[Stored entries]
---
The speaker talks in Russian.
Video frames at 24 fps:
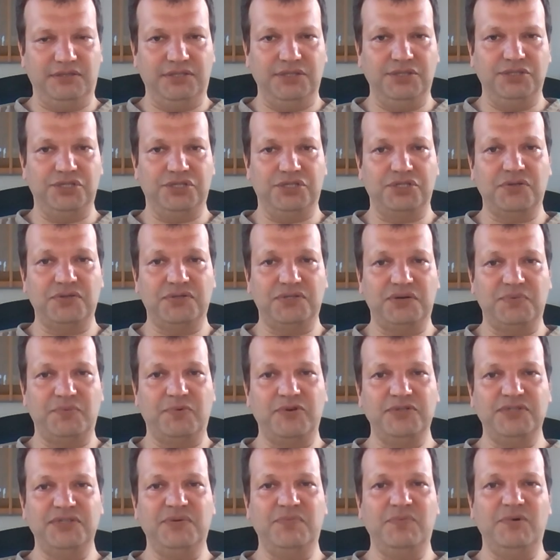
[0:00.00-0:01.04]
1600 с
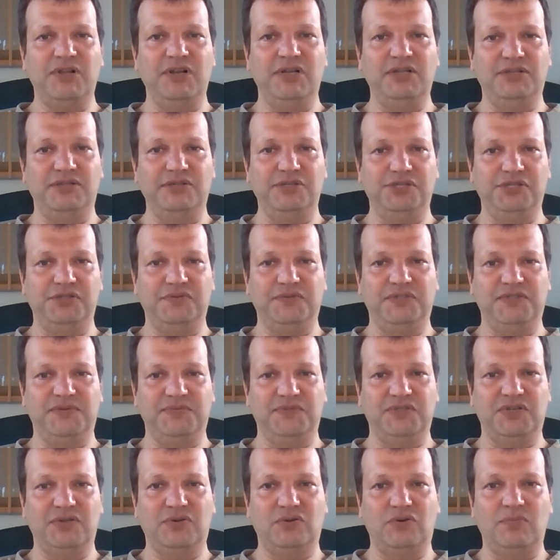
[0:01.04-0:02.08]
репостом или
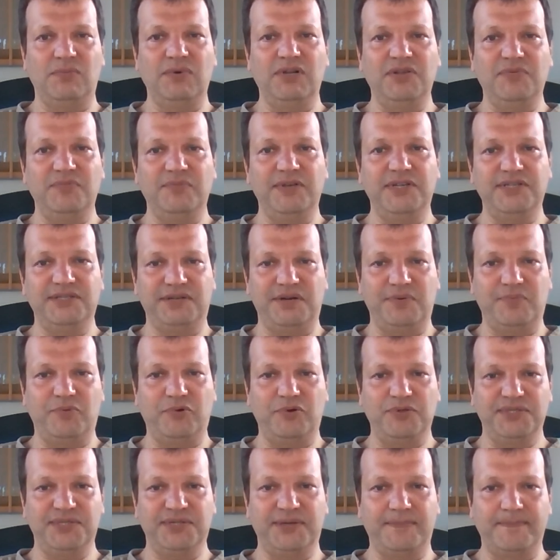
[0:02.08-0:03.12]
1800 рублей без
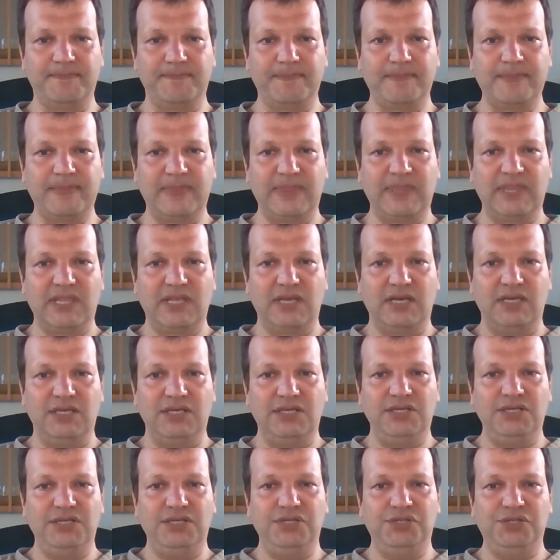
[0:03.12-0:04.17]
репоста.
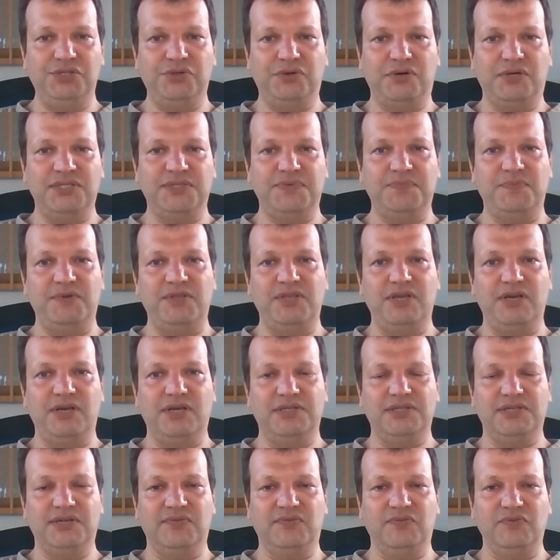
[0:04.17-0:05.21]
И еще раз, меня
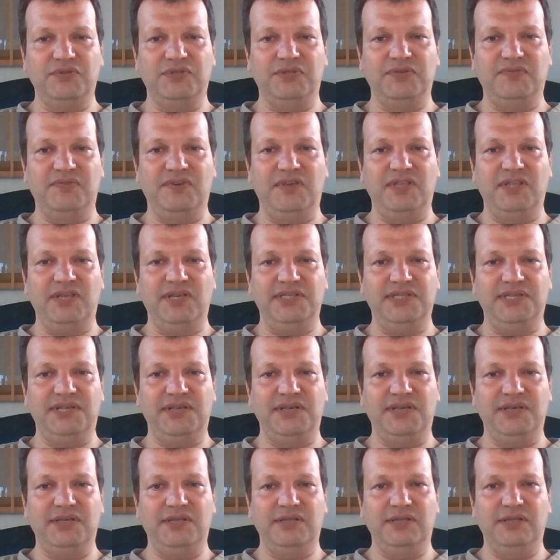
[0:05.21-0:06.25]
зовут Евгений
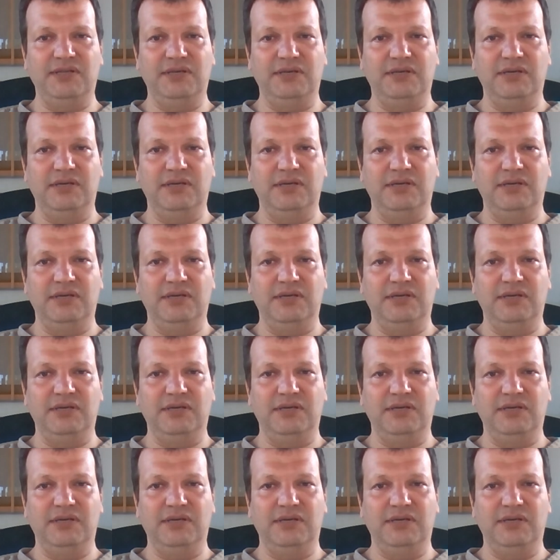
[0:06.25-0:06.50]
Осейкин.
---
→ Problem statement
Copy exactly, with no pictures, the lines from the line containing "Video frames at" through the last line of the records above.

→ Output below
Video frames at 24 fps:
[0:00.00-0:01.04]
1600 с
[0:01.04-0:02.08]
репостом или
[0:02.08-0:03.12]
1800 рублей без
[0:03.12-0:04.17]
репоста.
[0:04.17-0:05.21]
И еще раз, меня
[0:05.21-0:06.25]
зовут Евгений
[0:06.25-0:06.50]
Осейкин.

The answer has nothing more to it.